For everyone else, there’s not much to recommend here. It’s Spielberg’s weakest movie since Hook. Like that film, it tries to give some adult resonance to a children’s story but fails at both.
Ruby Barnhill, in her film debut, is as adorable as child actors come, and her vivid imagination recalls Roald Dahl’s other heroine Matilda. She’s an orphan who believes in magic, despite her bleak life. But she’s captured almost instantly by the BFG (played by Oscar winner Mark Rylance, who’s terrific). There’s no time for her to develop as a character. We are just supposed to be instantly taken with her, without the movie earning any of that attachment.
Spielberg and writer Melissa Mathison didn’t have this problem when they collaborated on E.T., which remains the gold standard for movies about lonely kids bonding with fantastical creatures. That bond was incredibly strong and felt very real.
But the core of The BFG never quite gets there. Instead of serving as a springboard for deeper themes, this is a movie that’s faithful to a fault. Spike Jonze and Dave Eggers took the 40 pages of Where the Wild Things Are and spun it into a heartbreaking coming-of-age story. But this movie has no such lofty ambitions.

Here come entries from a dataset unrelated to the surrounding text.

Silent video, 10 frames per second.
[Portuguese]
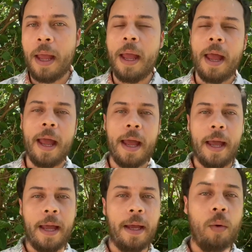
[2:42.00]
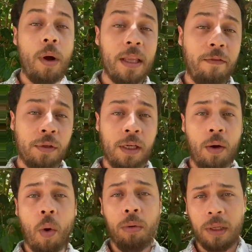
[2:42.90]
É, o Gattefossé
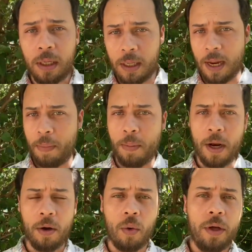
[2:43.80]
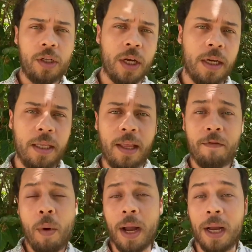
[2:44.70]
conta que na primeira noite ali teve
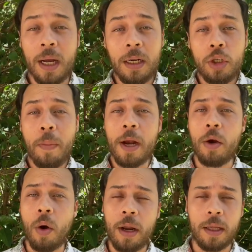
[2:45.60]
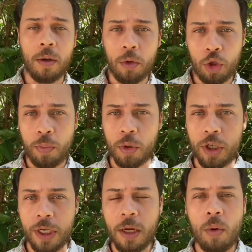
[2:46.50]
uma grande melhora da noite para o
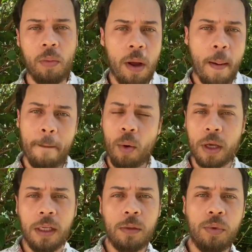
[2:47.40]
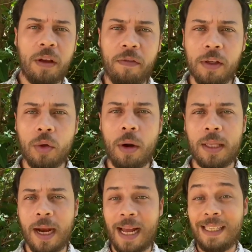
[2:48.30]
dia, com pouquíssimos efeitos
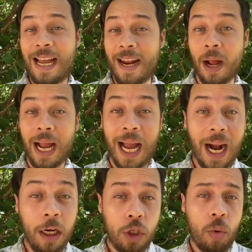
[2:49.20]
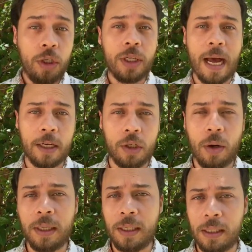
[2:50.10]
colaterais, dada a grande quantidade de
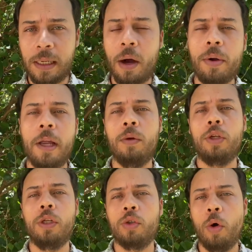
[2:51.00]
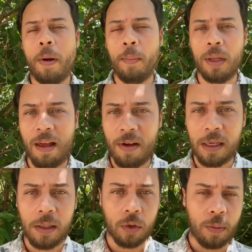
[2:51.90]
óleo essencial que ele utilizou para poder lavar
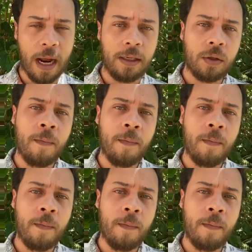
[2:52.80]
seus braços.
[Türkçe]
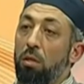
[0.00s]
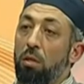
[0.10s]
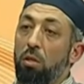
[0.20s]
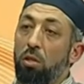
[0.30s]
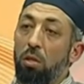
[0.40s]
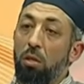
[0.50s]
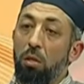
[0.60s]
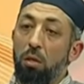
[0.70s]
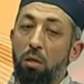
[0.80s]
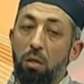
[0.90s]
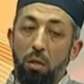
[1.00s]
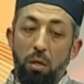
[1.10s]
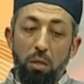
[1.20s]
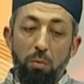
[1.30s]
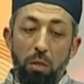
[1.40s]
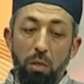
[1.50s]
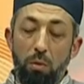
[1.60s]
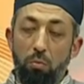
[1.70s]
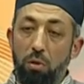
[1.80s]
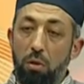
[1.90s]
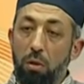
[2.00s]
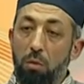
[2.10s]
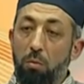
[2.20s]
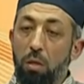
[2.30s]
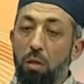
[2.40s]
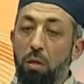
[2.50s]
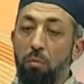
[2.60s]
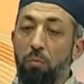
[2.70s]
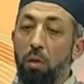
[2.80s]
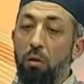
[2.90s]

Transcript: İş yeri hekimine de ben bu sıkıntımı bildirdim.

By the time the film moves from Giant Country to the actual Buckingham Palace, where the Queen (Penelope Wilton) and many of her staff find themselves in serious need of some Gas-X, the movie has descended into grab of crude jokes and weak slapstick. While the kids in the audience found the breakfast scene delightful, I found it grinded the film to a screeching halt. And the film’s bombastic climax is extremely brief. By this point, it’s been non-stop CGI. Only a handful of human actors ever even appear on the screen. Of course, effects-heavy movies can be truly moving, but that connection has to be there. And unlike the BFG himself, it’s not strong.